Among the inexperienced cast, the lady (name unknown) who plays Dadi Maa turns in a winning performance. She was discovered during the shooting. It is heartrending the way her character hides in a woodshed just as the whole family is about to leave the ancestral home. Her death afterwards leaves an impact because it says so much about the Partition. It destroyed so many souls and so many hearts. Kaifi Azmi adapted the story and wrote the dialogues and lyrics. He shines in all his avatars. Azmi was an excellent choice because he had an expert knowledge of the Urdu language and the Muslim culture. He is one of the main reasons why the portrayal of a Muslim family caught up in a severe crisis is so authentic and realistic.

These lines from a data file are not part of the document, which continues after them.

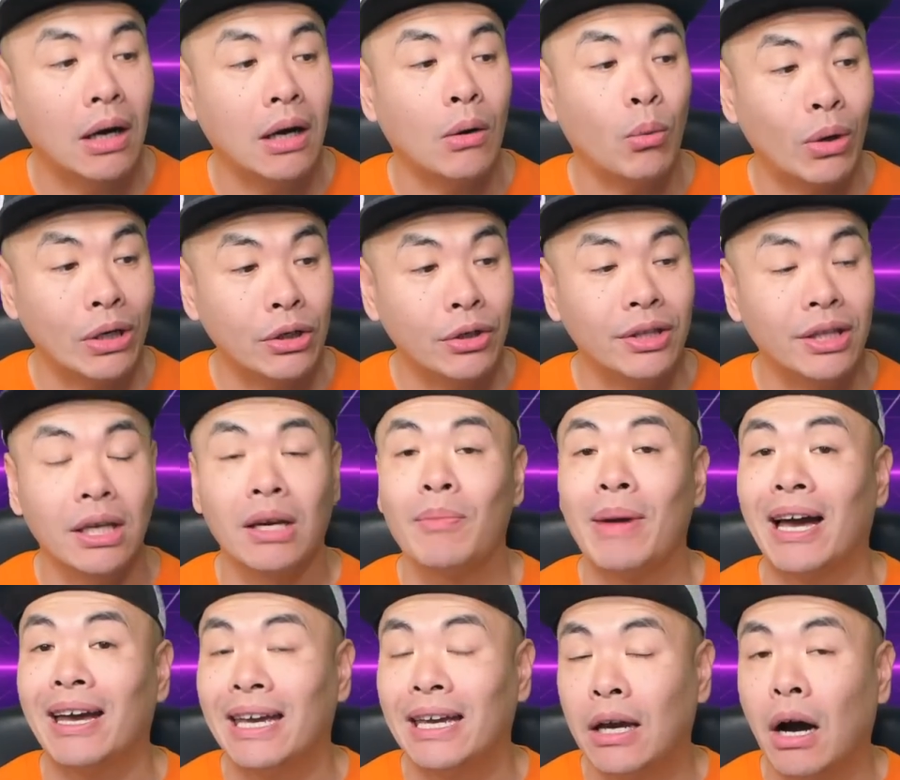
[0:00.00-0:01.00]
One good thing
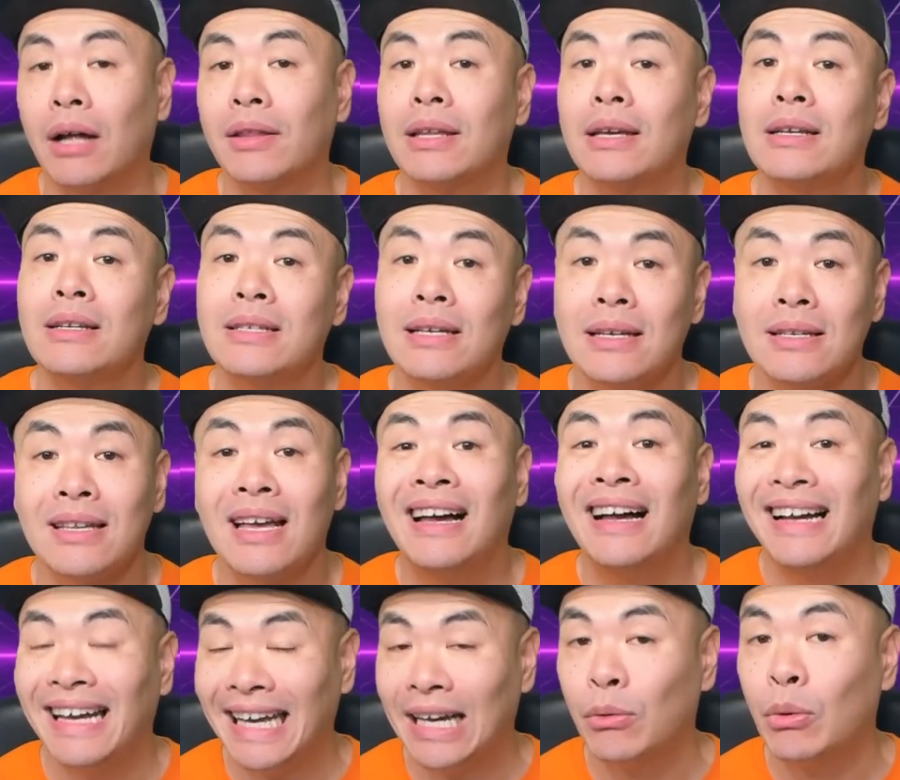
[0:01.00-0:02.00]
about Akoth is his
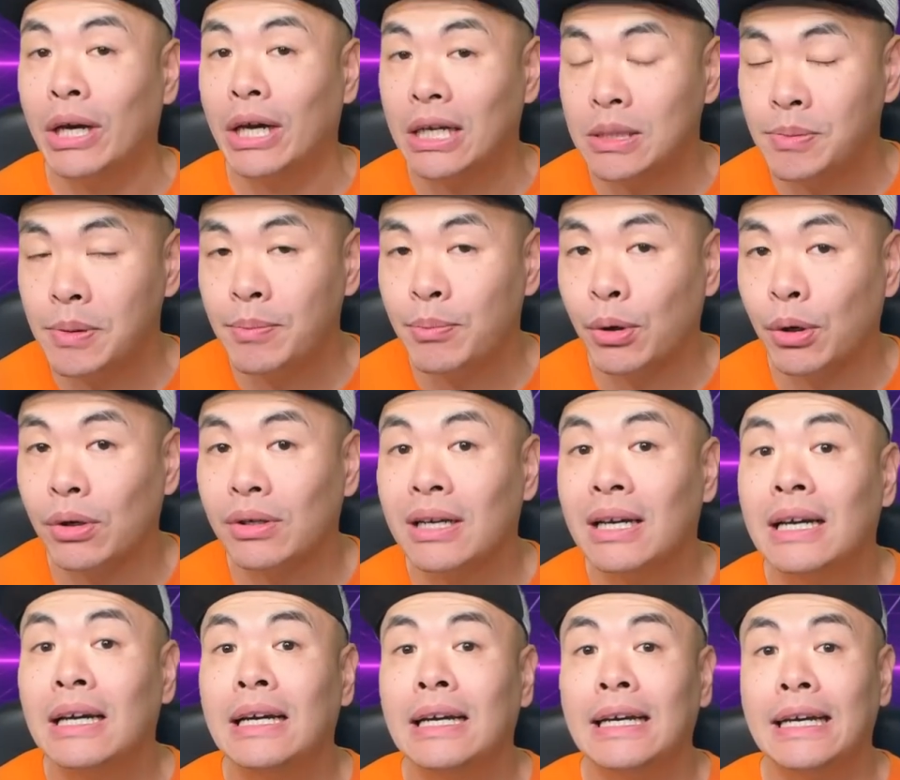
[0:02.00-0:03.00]
AoE HP burn
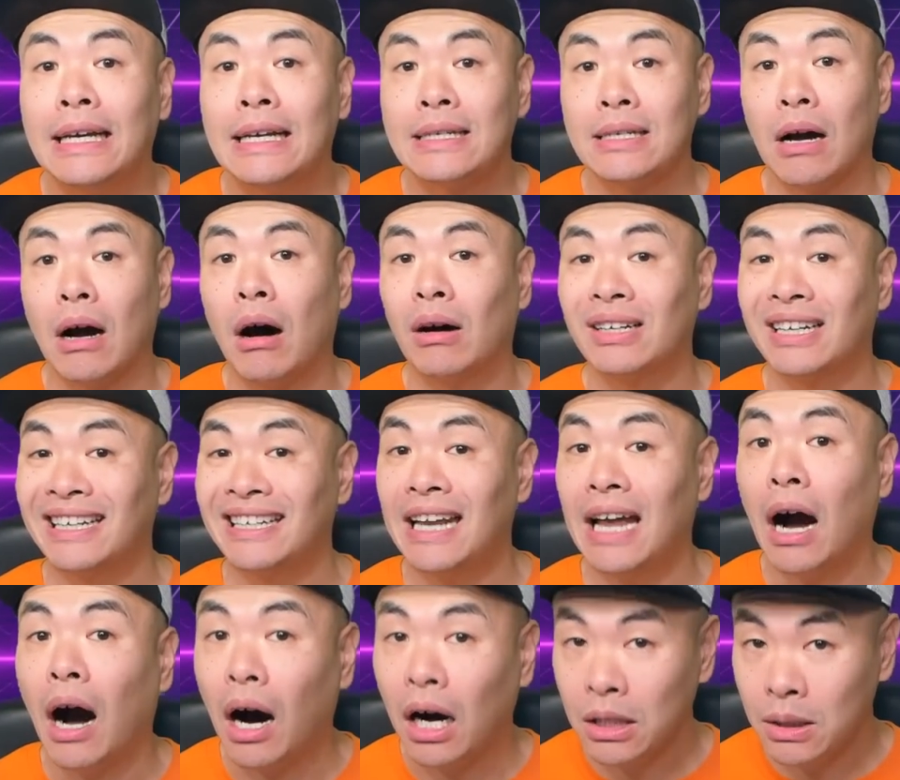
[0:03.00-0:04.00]
is on an
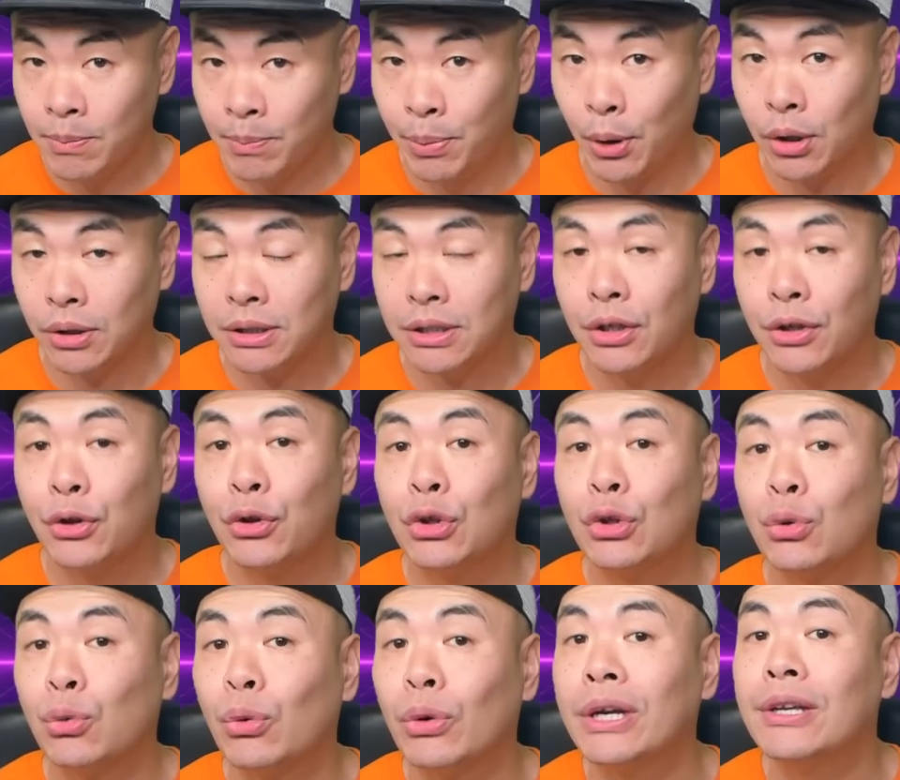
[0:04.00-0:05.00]
unbooked
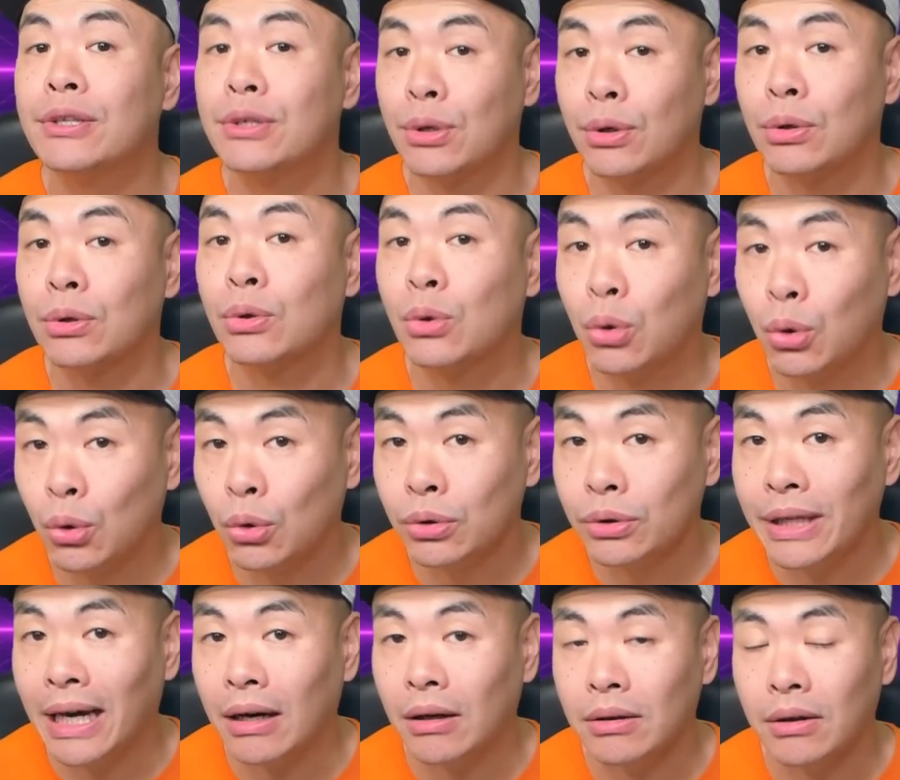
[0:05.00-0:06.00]
3-turn
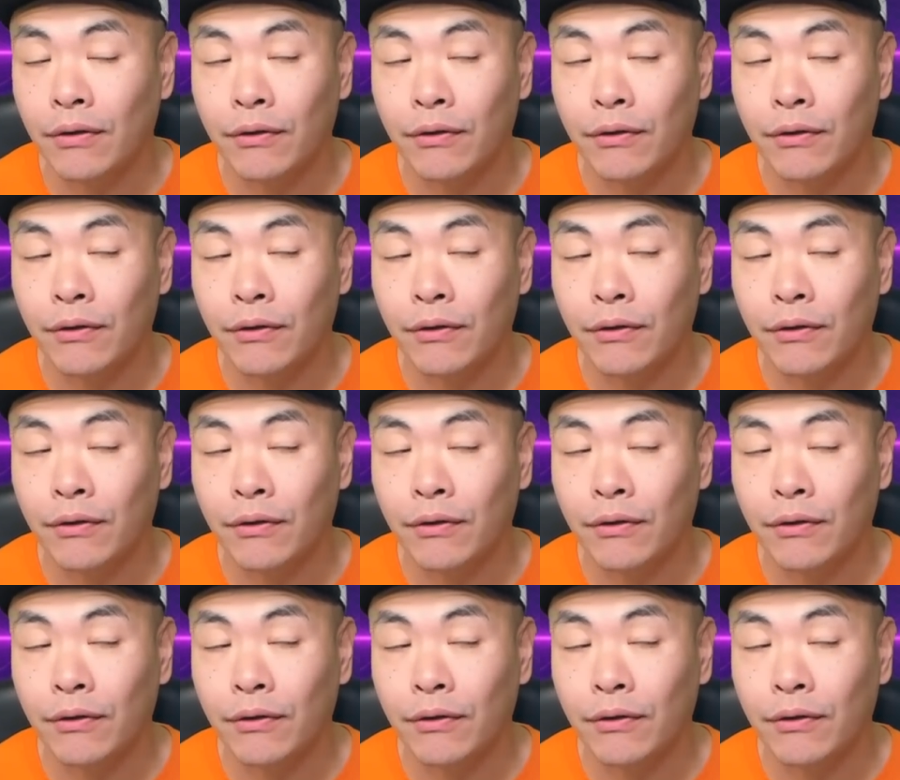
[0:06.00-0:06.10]
cooldown.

“Garam Hawa” is not a conventional musical saga so there are no songs. However, there is one qawalli by Ustad Bahadur Khan. M.S. Sathyu, the director, deftly makes use of it for climactic effect. It comes at the moment when it is revealed that Amina has fallen for Shamshad. This is no typical declaration of love scene as Amina’s voice echoes when she interrupts Shamshad in the middle of his story-telling. While the picturization of the qawalli is simple, it is awe-inspiring because it takes you into the heart of the Tomb of Chishti, one of India’s most famous spots. Ishan Arya’s sharp and rich cinematography gives us a crisp glimpse of the world-famous landmark. To say that Sathyu’s direction is grand is an understatement. A true test is when a director has to cope with a minimal budget. It relies on their imagination to make sure that the film still entertains and gets its message across. Sathyu manages to do that with huge success. In the plot, Salim has to ask for a loan at the bank and enquire about possible houses to rent. In these scenes, Sahni talks straight to the camera and the visual appearance of the other person (a bank manager and a landlord) is never revealed. It is quite an effective gesture by Sathyu because it drives home the impersonal faceless-ness of Indian Hindus who have begun to distrust an honest man like Salim. If there is one minor criticism about the plot, it would be that many of the Muslim characters who have moved to Pakistan are portrayed as being fickle, cold-hearted or selfish. But this slight bias does not really register as the film does not make any outlandish judgements but merely sees the Pakistanis from the Indians’ point of view. The ending of the film is uplifting as it shows Muslims standing up for themselves and demanding their rights to better treatment from their non-Muslim Indian brothers.
M.S. Sathyu’s directorial debut won a National award and there were Filmfare awards for Kaifi Azmi for best screenplay, (along with Shama Zaidi who also contributed to the screenplay), best story (naturally sharing the award with Ismat Chugtai) and best dialogues.